Symptoms:
One: On initial startup, the genny used to take between one and three seconds to get to the 12V range; the idiot light went out when the power came up. Now, it takes about three minutes of idling before the light goes out; The first time I rev it to more than 1,200 rpms, it goes out like it should. I generally let the car warm up for a few minutes before I drive it.
Two: After about 10 minutes of routine driving at 3,000 rpms and an engine oil temperature of 190 degrees (consistently), the light will come on. In my car, 3K is about 60-65 mph. I have noticed the light going out with a change in rpms, either speeding up or slowing down -- but the fix is not something I can troubleshoot because I'm at speed, which kind of makes this a good candidate for forum quorum diagnosis.
Three: The delay in the light going out has gotten longer and longer. When I was cruising in mostly third the other night with Kelly in his Red Baron, the light went on and off intermittently. On the way back home, the light never came on until I hit 3,000 again, in fourth. The car had been sufficiently cooled at Kelly's house to be considered a cold start on that trip back to my house.
Four: This has happened before, always with heat involved. It seems to take about 10 minutes for the car to get up to its operating range. I have a DTM shroud with the bus oil cooler sticking up out of a papoose on the forward side, with the ground wire for the voltage regulator running along the fiberglass at the base of the cooler. It's off the cooler by milimeters and wired on a logical route; there's not enough spare there to reroute the wire to a cooler position.

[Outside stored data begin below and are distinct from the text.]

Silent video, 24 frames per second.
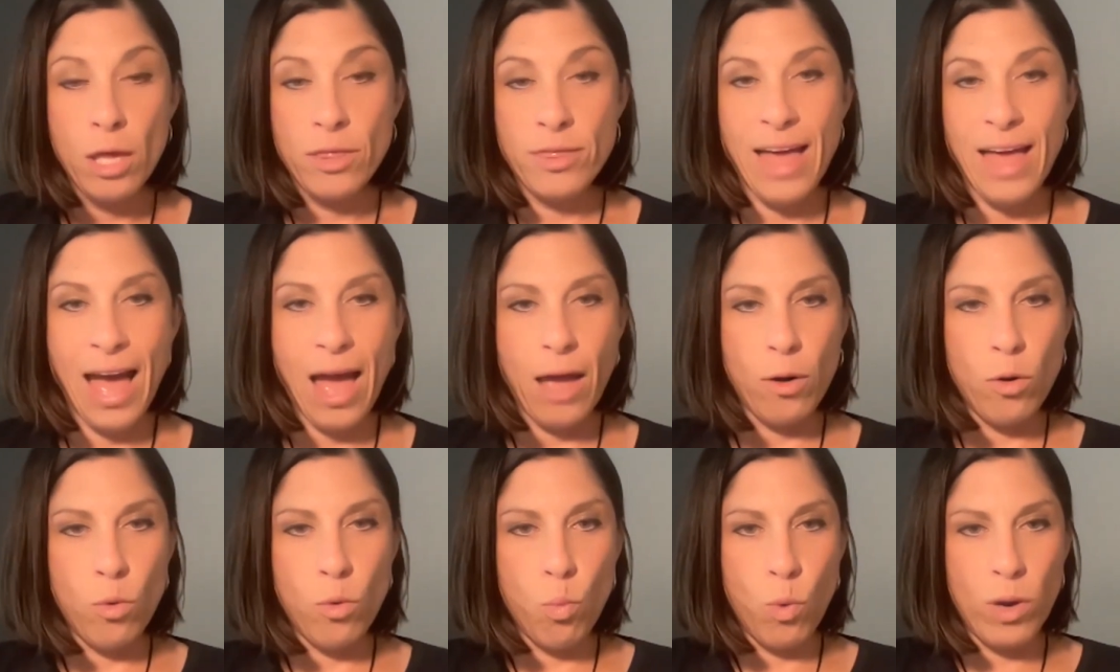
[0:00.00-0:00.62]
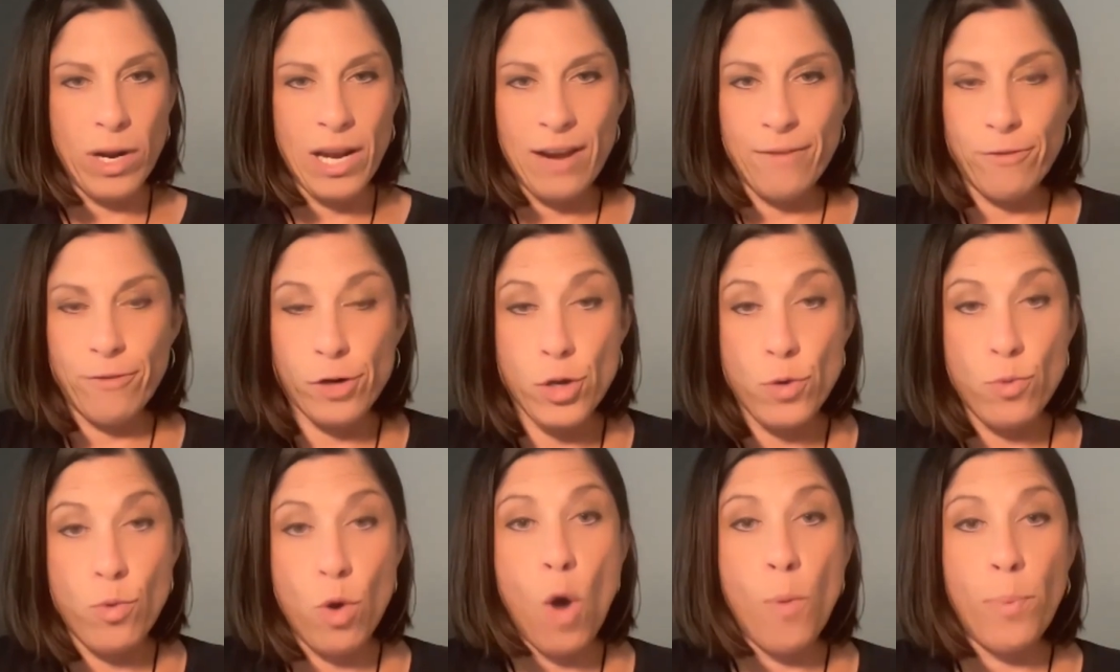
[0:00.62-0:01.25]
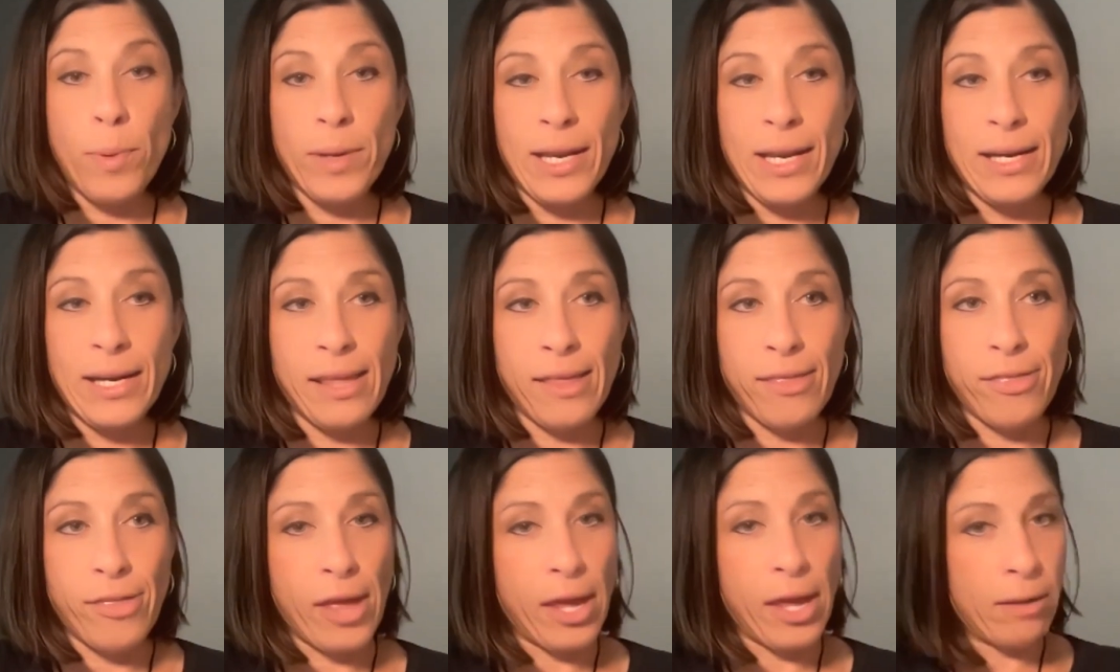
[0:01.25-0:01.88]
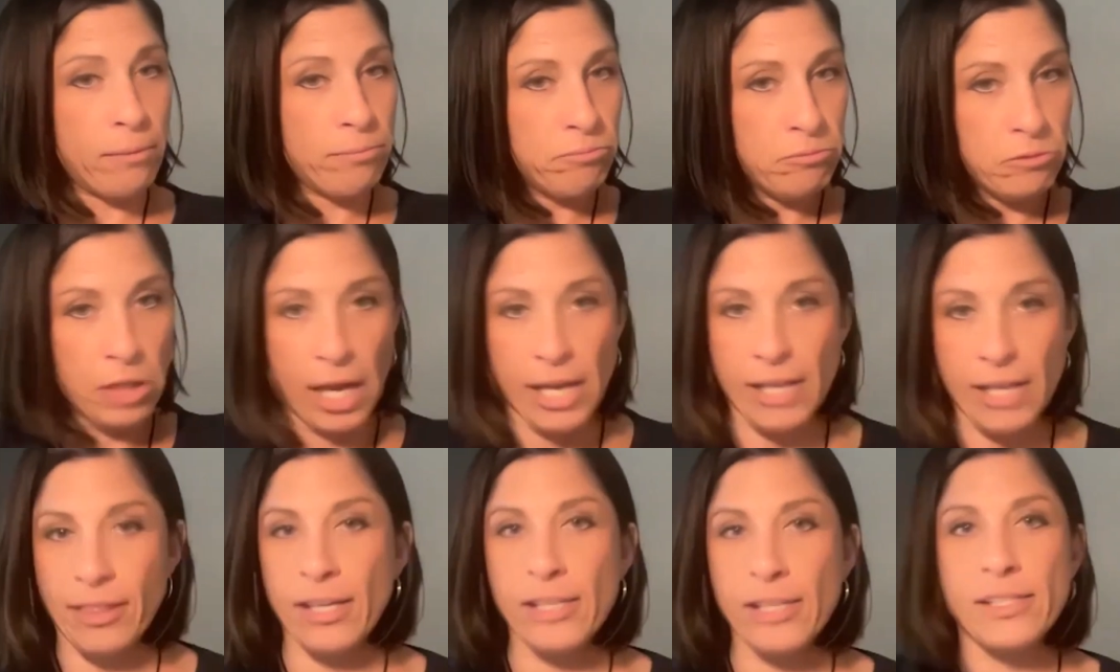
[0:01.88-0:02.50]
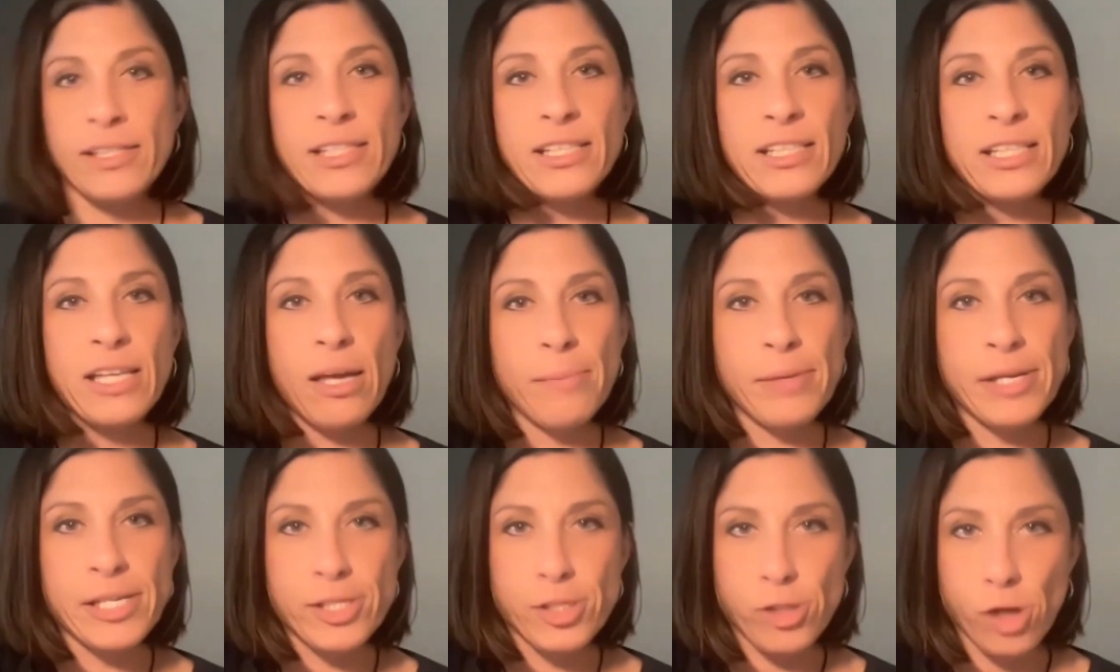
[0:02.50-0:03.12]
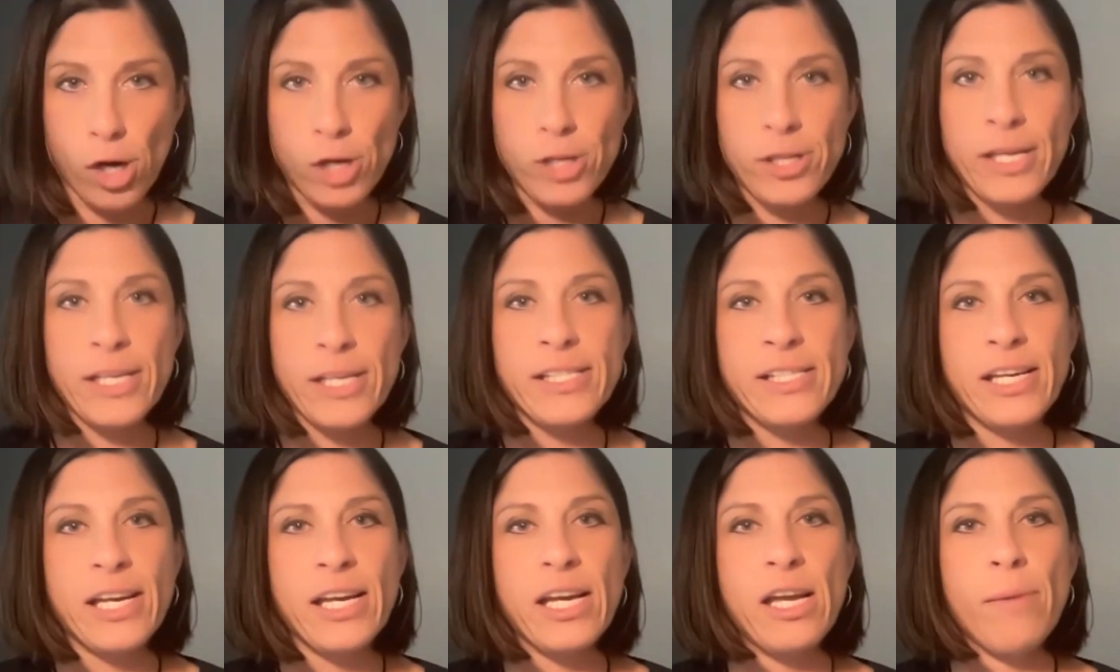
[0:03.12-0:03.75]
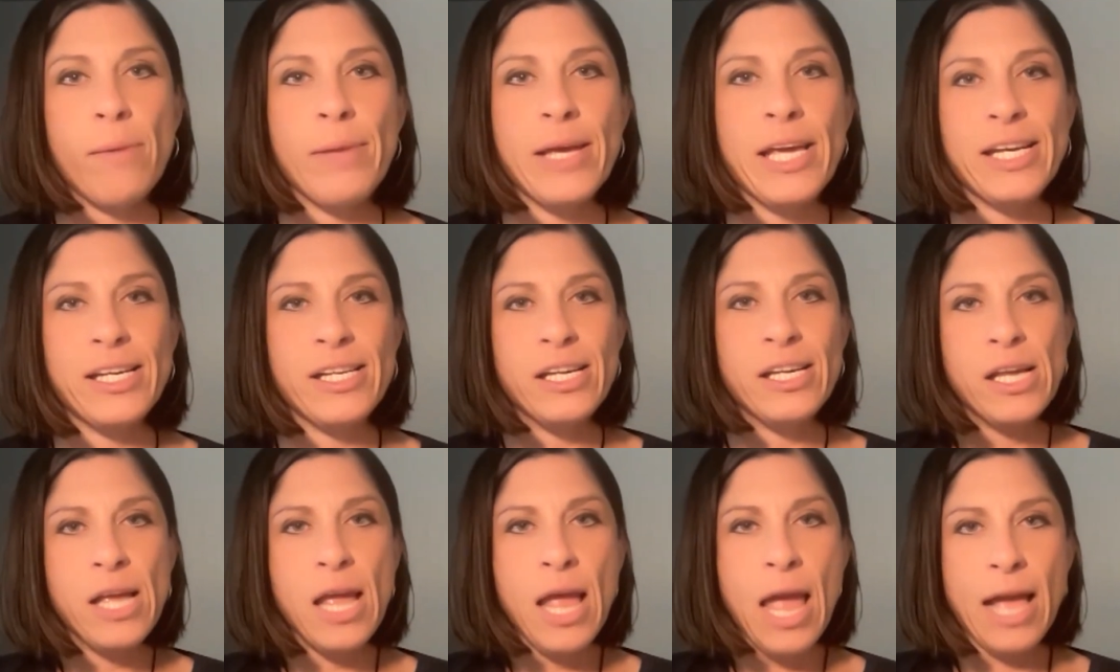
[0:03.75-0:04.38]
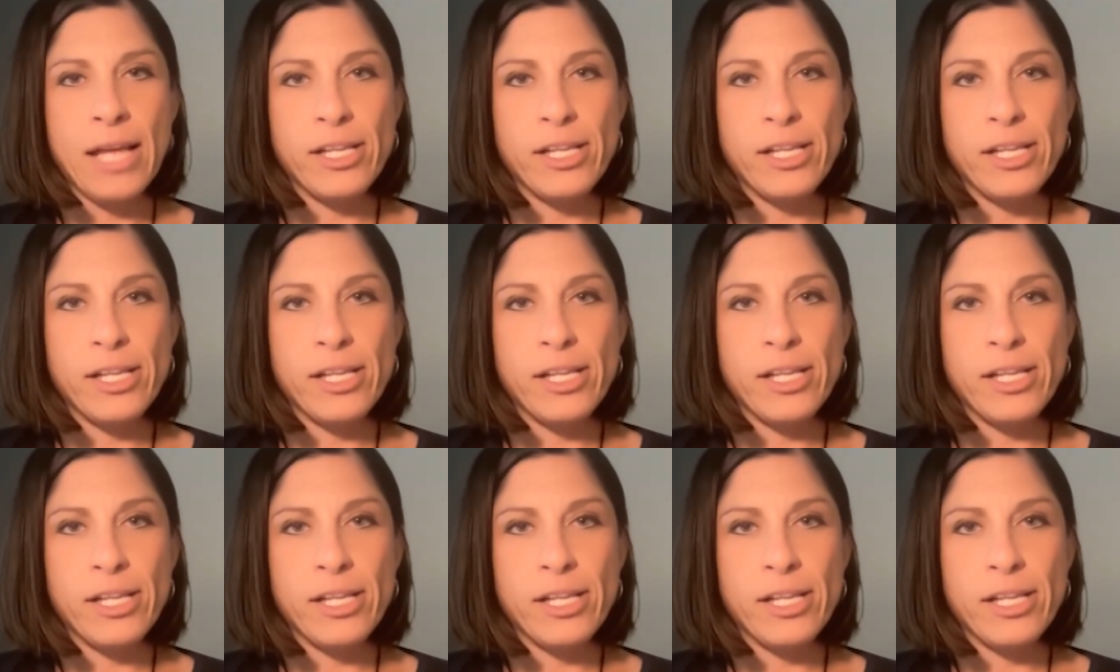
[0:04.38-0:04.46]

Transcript: that whenever you open anything, light things can come in, dark things can come in.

Five: After Carlisle, when I described to The Wrench what was happening with the generator light (remember the 7.5 quarts of oil and the ground wire on the starter being the source of my "oil" light pain?), he took all of the ground connections loose from the battery, the starter and the voltage regulator. He cleaned and remade the contacts, and then did the same for every wire on the generator. That seemed to have solved my problems for a time, but that's also when I got my cooler. ... So ...
My thoughts:
Either I'm generating heat too close to the voltage regulator's wiring by having it right up next to the cooler, I've got a generator going bad, or my electric fan which comes on at 180 degrees is sapping my car's ability to produce 14v and regulate it at 12v. I am not an electrical genius. I can re-route wires, I can install pieces and I understand magnetism and general electrical principles, but I have no idea how to tell (in the field) whether I need a new generator. If I buy one of those VR-having alternators, will my car be able to keep up with demand better -- or am I barking up the wrong tree?
Thoughts?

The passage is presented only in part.